With Alexander on lead guitar and vocals, Kolb behind the kit, Frank Diaz de Leon on bass, and Kolb’s cousin, Frankie Joe, on rhythm guitar, the lineup for Winterhawk fell into place. After about a month and a half of rehearsals in Escondido, Alexander showed up to the practice space one day and told his bandmates they were going to Albuquerque to cut a record with engineer John Wagner at his studio, Mother Earth. Visions of fame swirled in Kolb’s teenage mind. “That was about the highest point in my life at that point,” he says. “All I could think of was, literally, ‘Wow, I’m gonna be a rockstar—I’m gonna be rich!’”
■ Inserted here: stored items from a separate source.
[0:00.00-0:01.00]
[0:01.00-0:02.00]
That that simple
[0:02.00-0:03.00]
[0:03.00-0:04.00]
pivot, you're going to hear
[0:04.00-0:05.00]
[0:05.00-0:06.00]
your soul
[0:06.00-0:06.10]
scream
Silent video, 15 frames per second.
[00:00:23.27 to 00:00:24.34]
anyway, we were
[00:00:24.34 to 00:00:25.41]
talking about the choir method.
The Mother Earth sessions yielded Electric Warriors, a fiery slab of stridently political hard rock doubling as a mission statement for the young band. The album was the first major sign that Alexander’s ambitions for Winterhawk went far beyond writing songs and playing gigs. His lyrics were pointed rebukes of environmental destruction and the alcoholism that ravaged his community, and his bone-crunching power chords were underpinned by traditional chants and drum beats. As “Fight,” the album’s powerful closing track, wound to its conclusion, Alexander invoked the people whose influence on him loomed far larger than that of Thin Lizzy and Black Sabbath: “Crazy Horse is coming/ Sitting Bull is coming/ They are all coming/ It is a good day to die/ My people are still here and very much alive/ I have spoken.”
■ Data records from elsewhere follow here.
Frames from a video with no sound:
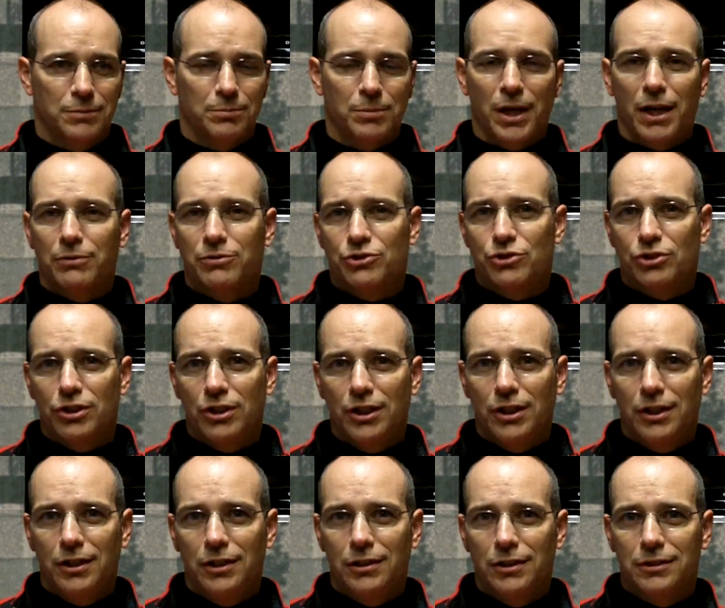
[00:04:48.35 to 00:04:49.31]
buy what you
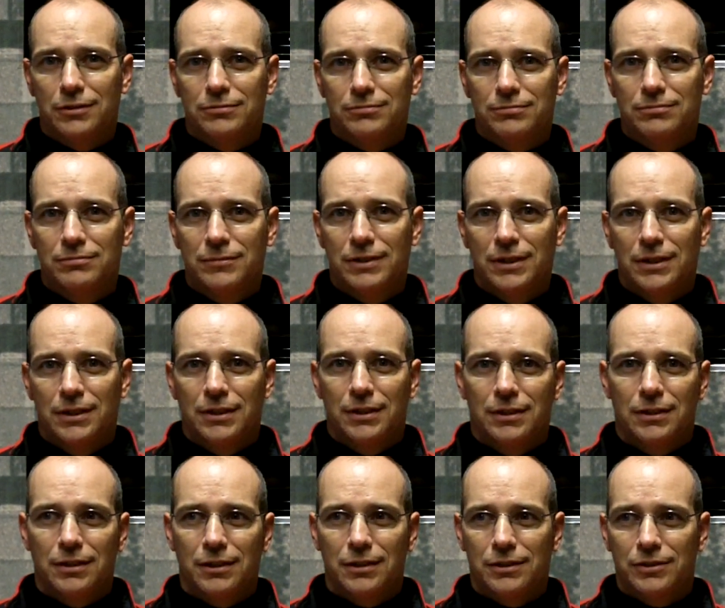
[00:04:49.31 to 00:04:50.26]
need and
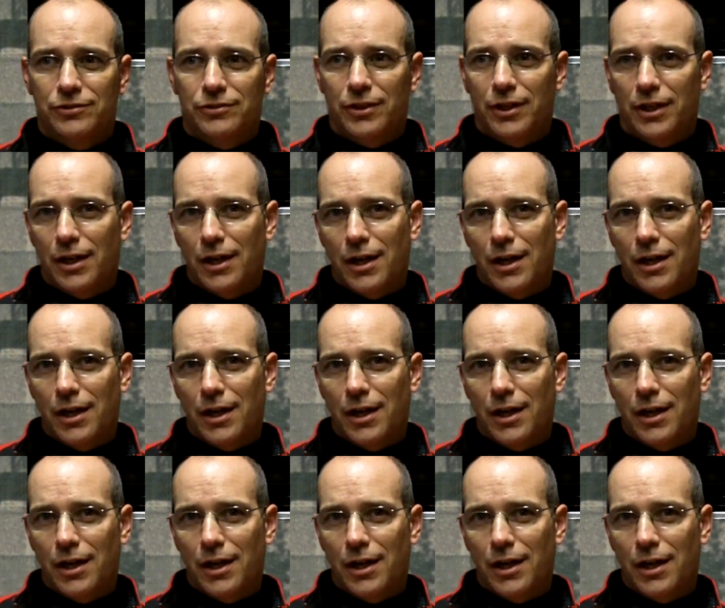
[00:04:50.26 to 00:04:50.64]
say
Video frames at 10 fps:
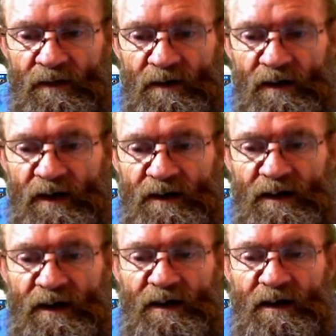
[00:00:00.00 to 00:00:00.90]
And
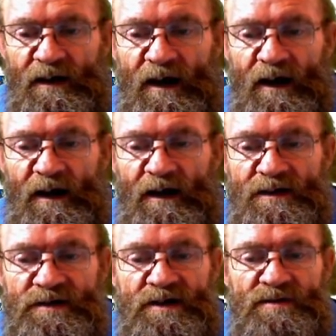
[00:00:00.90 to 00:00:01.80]
then
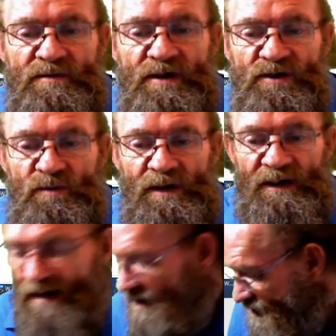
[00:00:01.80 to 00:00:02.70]
GX Works
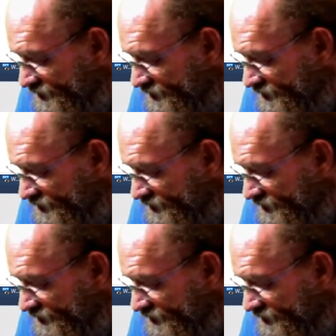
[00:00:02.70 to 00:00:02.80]
will ask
Electric Warriors was released in 1979 by Mother Earth’s in-house label, and while it didn’t have a massive commercial impact, it was enough to kick Winterhawk into full gear. A smattering of high-profile shows, all booked by Alexander, soon followed. That June, they crossed the border into Canada for a gig in Alberta alongside XIT, another indigenous rock band, whose frontman, Tom Bee, had helped produce Electric Warriors in Albuquerque. After a short hiatus and a second album, 1980’s Dog Soldier, the band relocated to San Francisco, where they played with acts like Johnny Winter, Y&T, and, on one memorable occasion, Metallica.
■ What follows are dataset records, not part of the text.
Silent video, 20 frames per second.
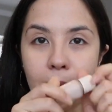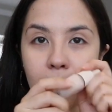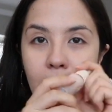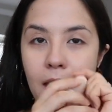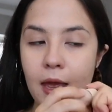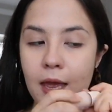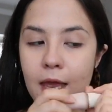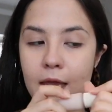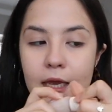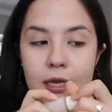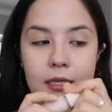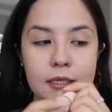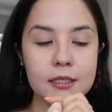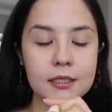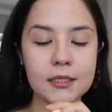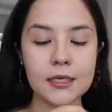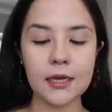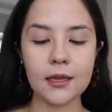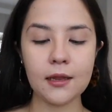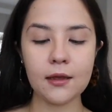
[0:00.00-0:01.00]
my
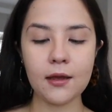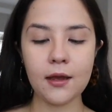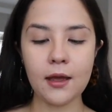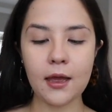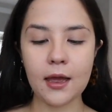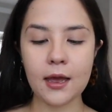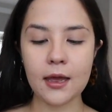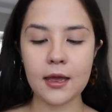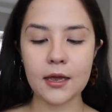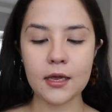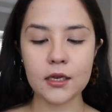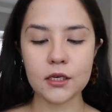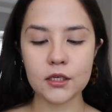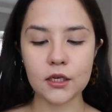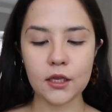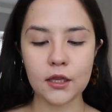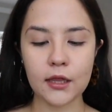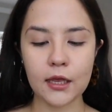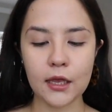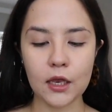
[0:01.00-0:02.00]
concealer and
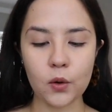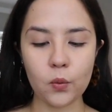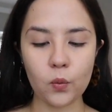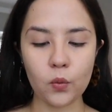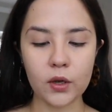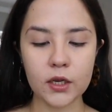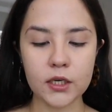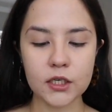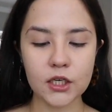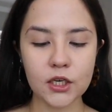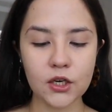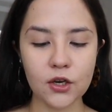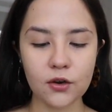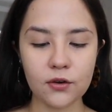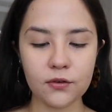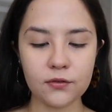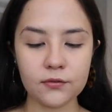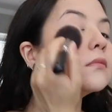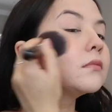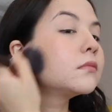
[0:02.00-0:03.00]
then we'll continue.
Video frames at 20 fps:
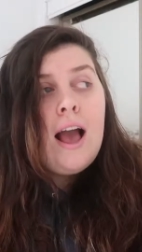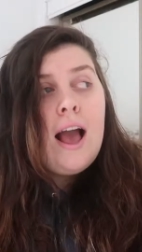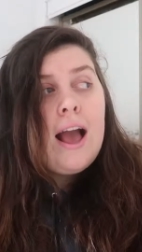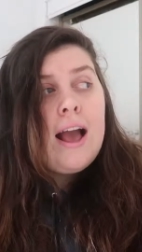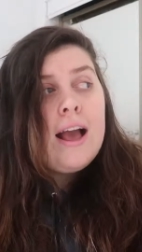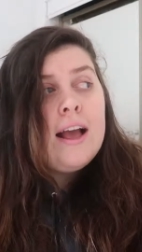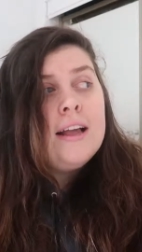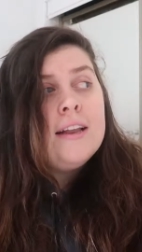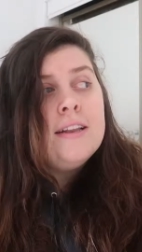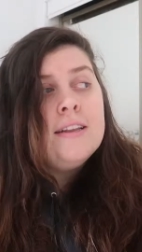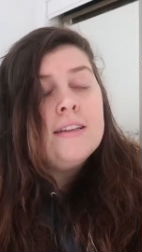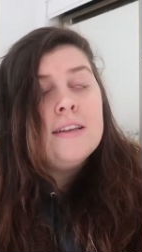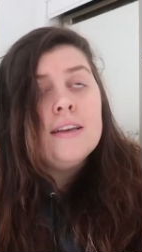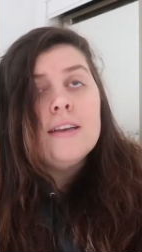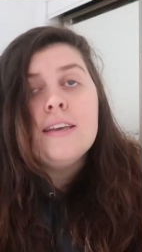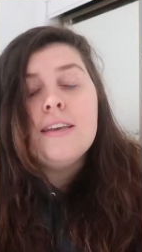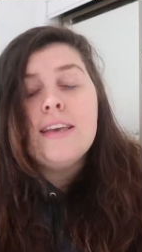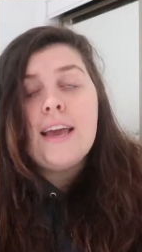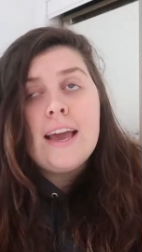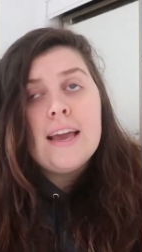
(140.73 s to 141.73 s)
and
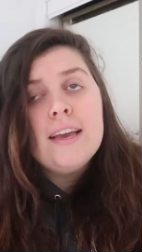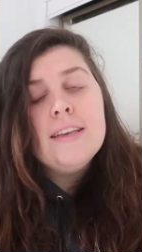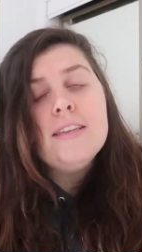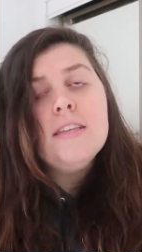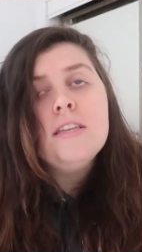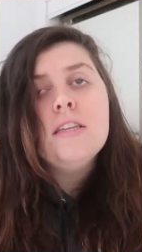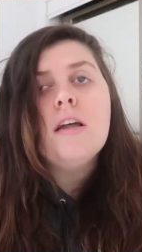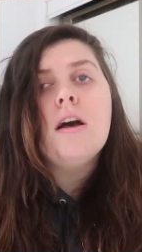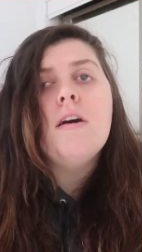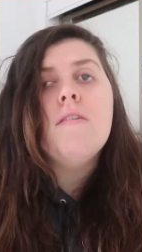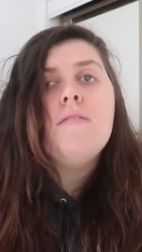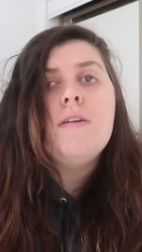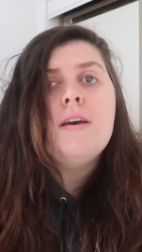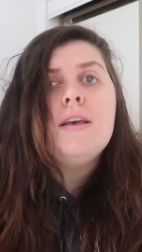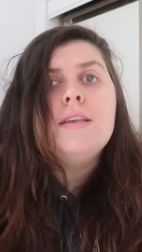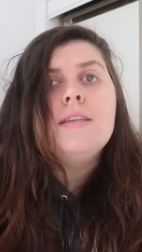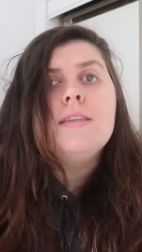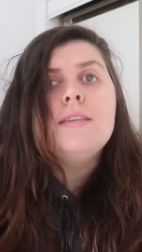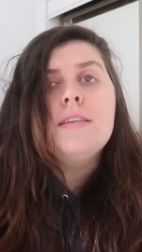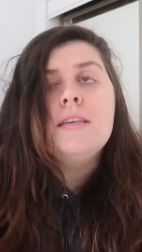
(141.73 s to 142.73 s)
gigs and stuff
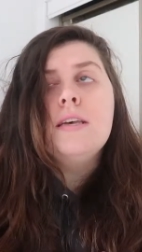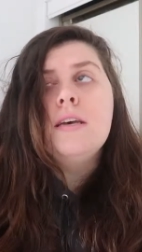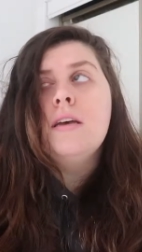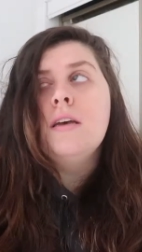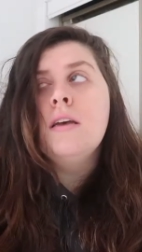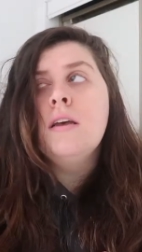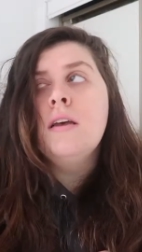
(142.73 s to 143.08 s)
is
“When we were in Frisco we played with Metallica, and Metallica was nobody at the time,” Kolb recalls. “We kind of got into a little scuffle with them, because they were saying we were in the wrong dressing room, and me and Lars [Ulrich] almost got into it. They called security.”

The shows that were closest to Kolb’s heart, though, were the ones Winterhawk played at reservation schools across the American West. For Alexander, those gigs were the key to everything the band was doing. “[Nik] was very concerned about what the future held for our people, mainly our young kids,” Kolb says. “We would go to boarding schools and do seminar classes prior to the show, and we would talk to these Indian kids from all over, different tribes, and the common thread that they were going through in their life was domestic violence, alcoholism, teen pregnancies, suicide, lack of education. He would always tell me, ‘We’re here right now, and when we’re gone, what’s gonna be here tomorrow for the ones we love and respect? What are we gonna do? In what way can we have a lasting effect on them?’”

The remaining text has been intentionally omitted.